§ **What is being asked**
The answer must reproduce every record exactly, with all pictures omitted.

§ **The data**

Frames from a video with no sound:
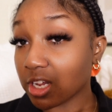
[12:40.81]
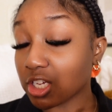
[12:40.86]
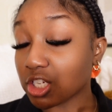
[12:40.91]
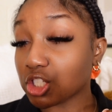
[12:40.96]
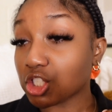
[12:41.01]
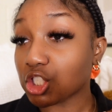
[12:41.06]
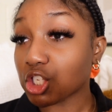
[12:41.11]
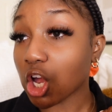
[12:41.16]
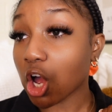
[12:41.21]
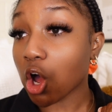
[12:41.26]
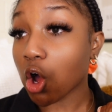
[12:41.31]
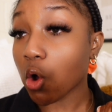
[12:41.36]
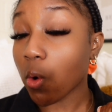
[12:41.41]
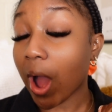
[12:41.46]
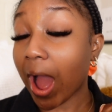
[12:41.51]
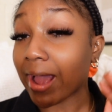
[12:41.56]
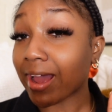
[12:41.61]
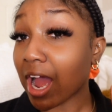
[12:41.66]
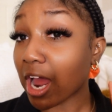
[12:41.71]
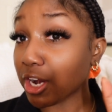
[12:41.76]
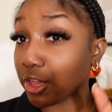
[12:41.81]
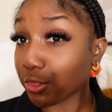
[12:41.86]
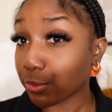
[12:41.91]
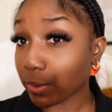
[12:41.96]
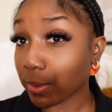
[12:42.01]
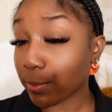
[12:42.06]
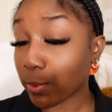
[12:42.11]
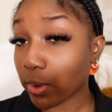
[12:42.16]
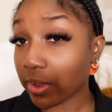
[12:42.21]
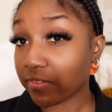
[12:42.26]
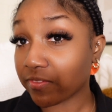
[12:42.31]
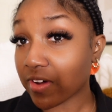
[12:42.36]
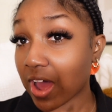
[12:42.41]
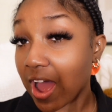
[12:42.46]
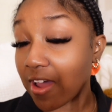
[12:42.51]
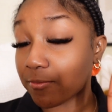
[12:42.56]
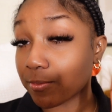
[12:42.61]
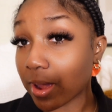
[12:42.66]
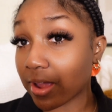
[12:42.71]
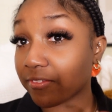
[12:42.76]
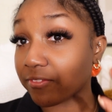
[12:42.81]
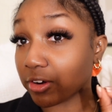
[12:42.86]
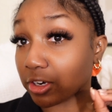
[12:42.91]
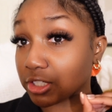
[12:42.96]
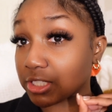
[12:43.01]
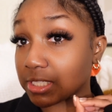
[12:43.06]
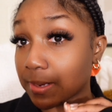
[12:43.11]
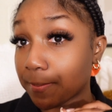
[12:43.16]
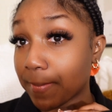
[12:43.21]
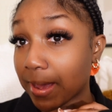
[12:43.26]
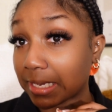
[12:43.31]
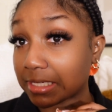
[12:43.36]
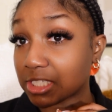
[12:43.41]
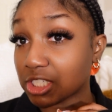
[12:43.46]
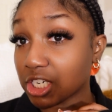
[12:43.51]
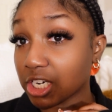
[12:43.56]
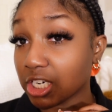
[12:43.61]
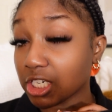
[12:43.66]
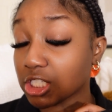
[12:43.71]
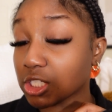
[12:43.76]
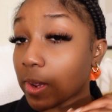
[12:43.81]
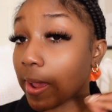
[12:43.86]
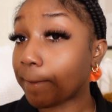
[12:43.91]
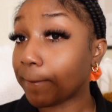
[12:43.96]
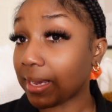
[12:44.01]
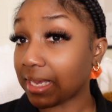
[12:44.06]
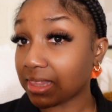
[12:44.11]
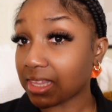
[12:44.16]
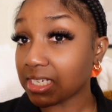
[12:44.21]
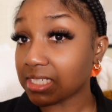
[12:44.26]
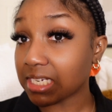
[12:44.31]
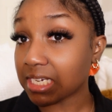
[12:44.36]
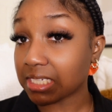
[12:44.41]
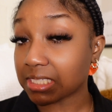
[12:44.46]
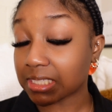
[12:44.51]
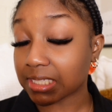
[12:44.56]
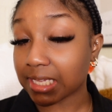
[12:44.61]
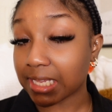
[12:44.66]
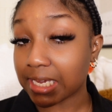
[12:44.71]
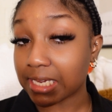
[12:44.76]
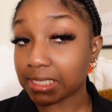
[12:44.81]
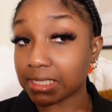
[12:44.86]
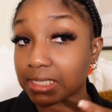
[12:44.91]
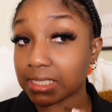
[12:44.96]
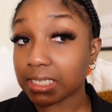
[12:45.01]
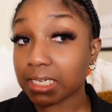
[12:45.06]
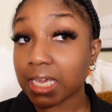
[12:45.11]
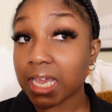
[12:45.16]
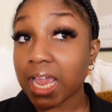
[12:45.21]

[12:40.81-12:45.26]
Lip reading: So I got a 3.5 my first semester, so I made the Dean's List.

§ **Task result**
Frames from a video with no sound:
[12:40.81]
[12:40.86]
[12:40.91]
[12:40.96]
[12:41.01]
[12:41.06]
[12:41.11]
[12:41.16]
[12:41.21]
[12:41.26]
[12:41.31]
[12:41.36]
[12:41.41]
[12:41.46]
[12:41.51]
[12:41.56]
[12:41.61]
[12:41.66]
[12:41.71]
[12:41.76]
[12:41.81]
[12:41.86]
[12:41.91]
[12:41.96]
[12:42.01]
[12:42.06]
[12:42.11]
[12:42.16]
[12:42.21]
[12:42.26]
[12:42.31]
[12:42.36]
[12:42.41]
[12:42.46]
[12:42.51]
[12:42.56]
[12:42.61]
[12:42.66]
[12:42.71]
[12:42.76]
[12:42.81]
[12:42.86]
[12:42.91]
[12:42.96]
[12:43.01]
[12:43.06]
[12:43.11]
[12:43.16]
[12:43.21]
[12:43.26]
[12:43.31]
[12:43.36]
[12:43.41]
[12:43.46]
[12:43.51]
[12:43.56]
[12:43.61]
[12:43.66]
[12:43.71]
[12:43.76]
[12:43.81]
[12:43.86]
[12:43.91]
[12:43.96]
[12:44.01]
[12:44.06]
[12:44.11]
[12:44.16]
[12:44.21]
[12:44.26]
[12:44.31]
[12:44.36]
[12:44.41]
[12:44.46]
[12:44.51]
[12:44.56]
[12:44.61]
[12:44.66]
[12:44.71]
[12:44.76]
[12:44.81]
[12:44.86]
[12:44.91]
[12:44.96]
[12:45.01]
[12:45.06]
[12:45.11]
[12:45.16]
[12:45.21]

[12:40.81-12:45.26]
Lip reading: So I got a 3.5 my first semester, so I made the Dean's List.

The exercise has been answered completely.